Dataset extract:
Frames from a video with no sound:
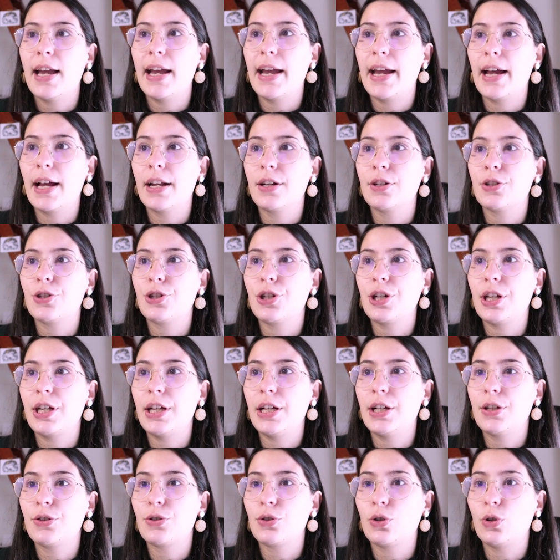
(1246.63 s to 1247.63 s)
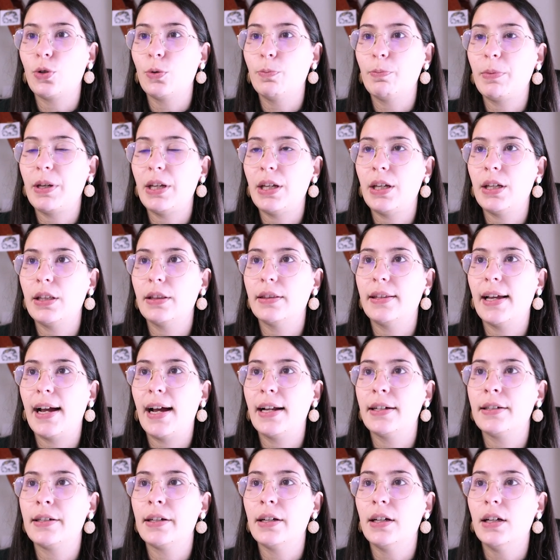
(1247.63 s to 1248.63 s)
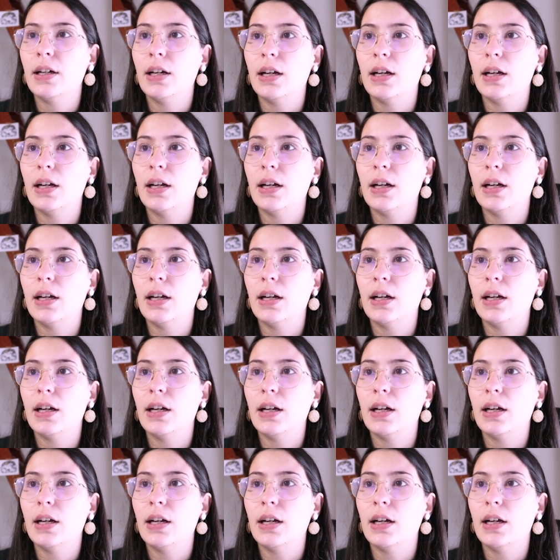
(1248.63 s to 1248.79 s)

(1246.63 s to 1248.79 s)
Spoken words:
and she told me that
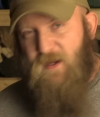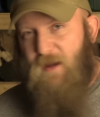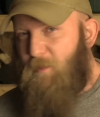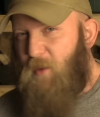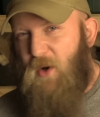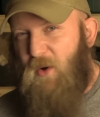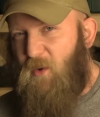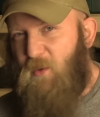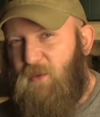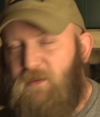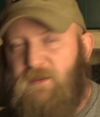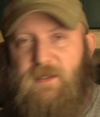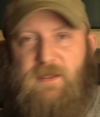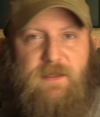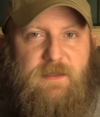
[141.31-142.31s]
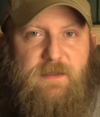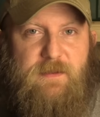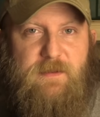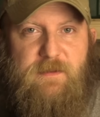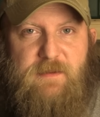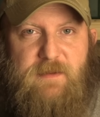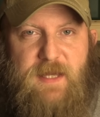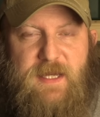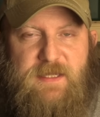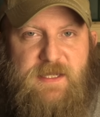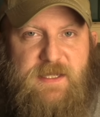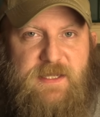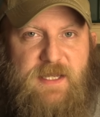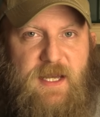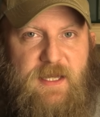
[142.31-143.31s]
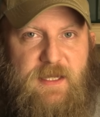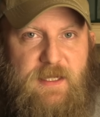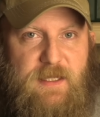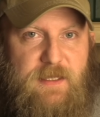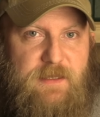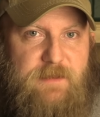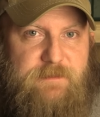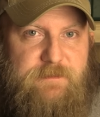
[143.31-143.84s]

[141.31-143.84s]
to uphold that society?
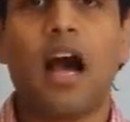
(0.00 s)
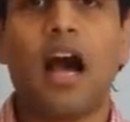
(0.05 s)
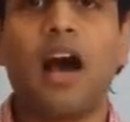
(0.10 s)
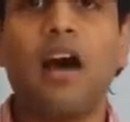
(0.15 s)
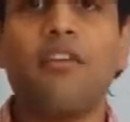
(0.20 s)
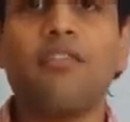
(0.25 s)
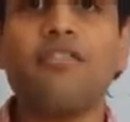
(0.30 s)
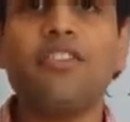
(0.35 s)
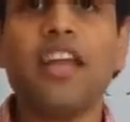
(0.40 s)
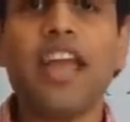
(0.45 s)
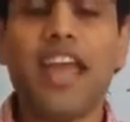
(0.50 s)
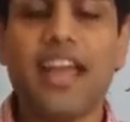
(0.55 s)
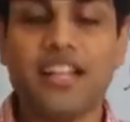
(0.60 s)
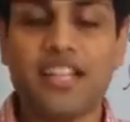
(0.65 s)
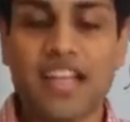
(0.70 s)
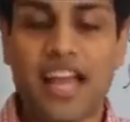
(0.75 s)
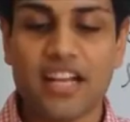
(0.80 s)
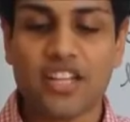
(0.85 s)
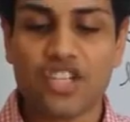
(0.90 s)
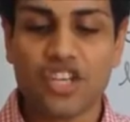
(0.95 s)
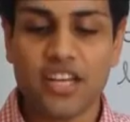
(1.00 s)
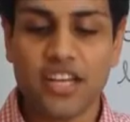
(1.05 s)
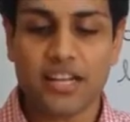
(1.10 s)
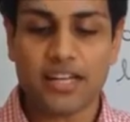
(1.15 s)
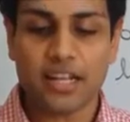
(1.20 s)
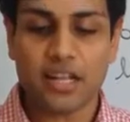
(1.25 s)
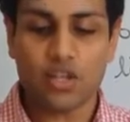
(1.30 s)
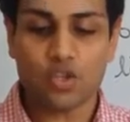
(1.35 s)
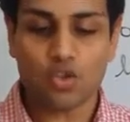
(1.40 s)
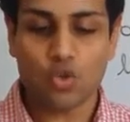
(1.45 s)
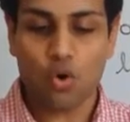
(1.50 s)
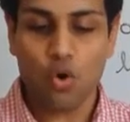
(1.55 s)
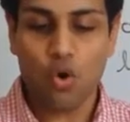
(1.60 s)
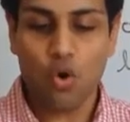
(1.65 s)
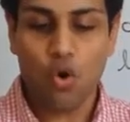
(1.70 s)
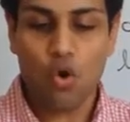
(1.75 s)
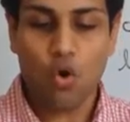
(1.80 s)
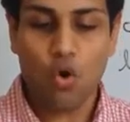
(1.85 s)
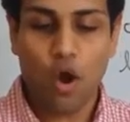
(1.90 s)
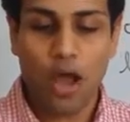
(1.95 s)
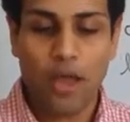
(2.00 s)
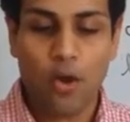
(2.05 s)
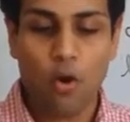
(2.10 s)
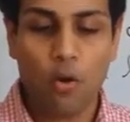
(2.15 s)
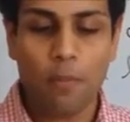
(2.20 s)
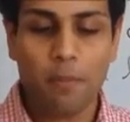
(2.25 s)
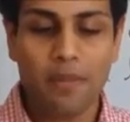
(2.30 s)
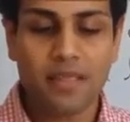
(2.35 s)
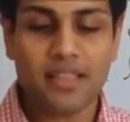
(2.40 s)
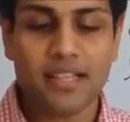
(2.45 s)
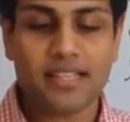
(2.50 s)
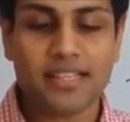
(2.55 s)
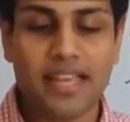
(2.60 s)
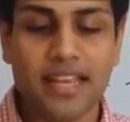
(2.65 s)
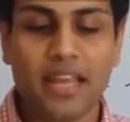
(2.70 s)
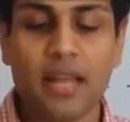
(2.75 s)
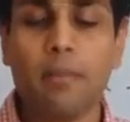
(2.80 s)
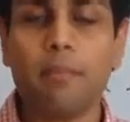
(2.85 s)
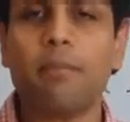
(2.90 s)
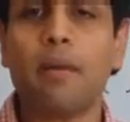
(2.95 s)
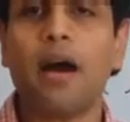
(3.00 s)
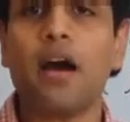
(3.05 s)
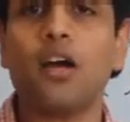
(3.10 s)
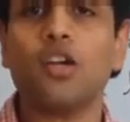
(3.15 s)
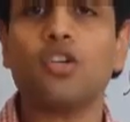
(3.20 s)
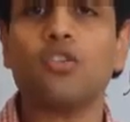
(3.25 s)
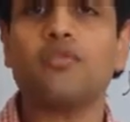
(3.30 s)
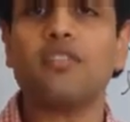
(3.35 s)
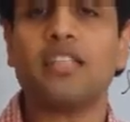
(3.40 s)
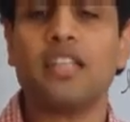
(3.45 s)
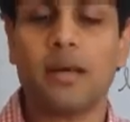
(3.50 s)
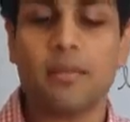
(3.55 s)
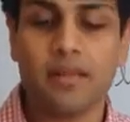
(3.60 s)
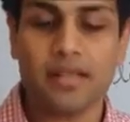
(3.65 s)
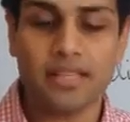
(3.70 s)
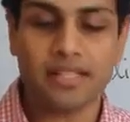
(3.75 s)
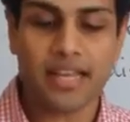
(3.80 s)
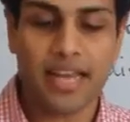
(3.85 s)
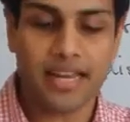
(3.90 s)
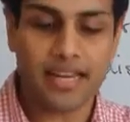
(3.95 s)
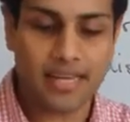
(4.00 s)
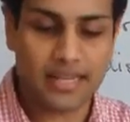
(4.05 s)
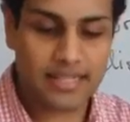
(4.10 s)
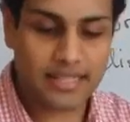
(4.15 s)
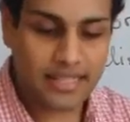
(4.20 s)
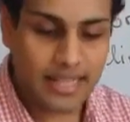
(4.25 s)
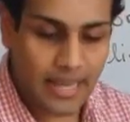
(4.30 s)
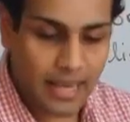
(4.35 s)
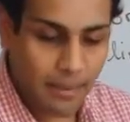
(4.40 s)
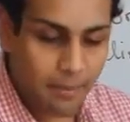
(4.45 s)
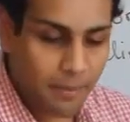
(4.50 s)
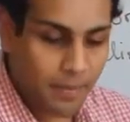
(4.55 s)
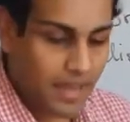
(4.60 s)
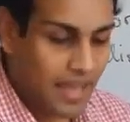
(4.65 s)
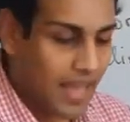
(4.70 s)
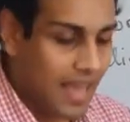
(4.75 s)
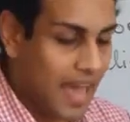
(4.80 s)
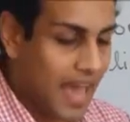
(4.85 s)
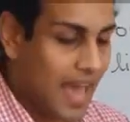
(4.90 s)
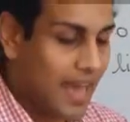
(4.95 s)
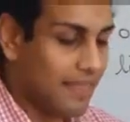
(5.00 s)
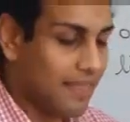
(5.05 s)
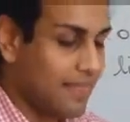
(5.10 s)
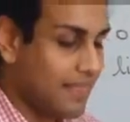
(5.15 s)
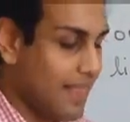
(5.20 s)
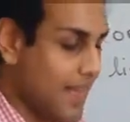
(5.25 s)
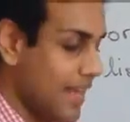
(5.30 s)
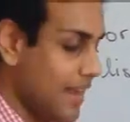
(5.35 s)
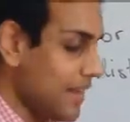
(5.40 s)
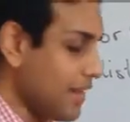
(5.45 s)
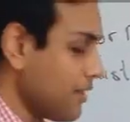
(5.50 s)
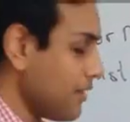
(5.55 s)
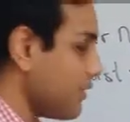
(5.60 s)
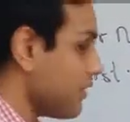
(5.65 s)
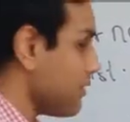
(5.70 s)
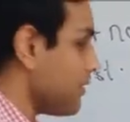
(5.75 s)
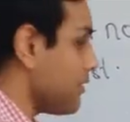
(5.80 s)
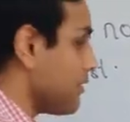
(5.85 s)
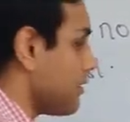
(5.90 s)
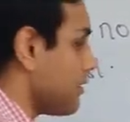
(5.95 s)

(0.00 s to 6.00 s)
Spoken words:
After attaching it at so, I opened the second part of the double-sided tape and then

Task to carry out:
Write the listing above out again exactly, but not the images it holds.

Expected answer:
Frames from a video with no sound:
(1246.63 s to 1247.63 s)
(1247.63 s to 1248.63 s)
(1248.63 s to 1248.79 s)

(1246.63 s to 1248.79 s)
Spoken words:
and she told me that
[141.31-142.31s]
[142.31-143.31s]
[143.31-143.84s]

[141.31-143.84s]
to uphold that society?
(0.00 s)
(0.05 s)
(0.10 s)
(0.15 s)
(0.20 s)
(0.25 s)
(0.30 s)
(0.35 s)
(0.40 s)
(0.45 s)
(0.50 s)
(0.55 s)
(0.60 s)
(0.65 s)
(0.70 s)
(0.75 s)
(0.80 s)
(0.85 s)
(0.90 s)
(0.95 s)
(1.00 s)
(1.05 s)
(1.10 s)
(1.15 s)
(1.20 s)
(1.25 s)
(1.30 s)
(1.35 s)
(1.40 s)
(1.45 s)
(1.50 s)
(1.55 s)
(1.60 s)
(1.65 s)
(1.70 s)
(1.75 s)
(1.80 s)
(1.85 s)
(1.90 s)
(1.95 s)
(2.00 s)
(2.05 s)
(2.10 s)
(2.15 s)
(2.20 s)
(2.25 s)
(2.30 s)
(2.35 s)
(2.40 s)
(2.45 s)
(2.50 s)
(2.55 s)
(2.60 s)
(2.65 s)
(2.70 s)
(2.75 s)
(2.80 s)
(2.85 s)
(2.90 s)
(2.95 s)
(3.00 s)
(3.05 s)
(3.10 s)
(3.15 s)
(3.20 s)
(3.25 s)
(3.30 s)
(3.35 s)
(3.40 s)
(3.45 s)
(3.50 s)
(3.55 s)
(3.60 s)
(3.65 s)
(3.70 s)
(3.75 s)
(3.80 s)
(3.85 s)
(3.90 s)
(3.95 s)
(4.00 s)
(4.05 s)
(4.10 s)
(4.15 s)
(4.20 s)
(4.25 s)
(4.30 s)
(4.35 s)
(4.40 s)
(4.45 s)
(4.50 s)
(4.55 s)
(4.60 s)
(4.65 s)
(4.70 s)
(4.75 s)
(4.80 s)
(4.85 s)
(4.90 s)
(4.95 s)
(5.00 s)
(5.05 s)
(5.10 s)
(5.15 s)
(5.20 s)
(5.25 s)
(5.30 s)
(5.35 s)
(5.40 s)
(5.45 s)
(5.50 s)
(5.55 s)
(5.60 s)
(5.65 s)
(5.70 s)
(5.75 s)
(5.80 s)
(5.85 s)
(5.90 s)
(5.95 s)

(0.00 s to 6.00 s)
Spoken words:
After attaching it at so, I opened the second part of the double-sided tape and then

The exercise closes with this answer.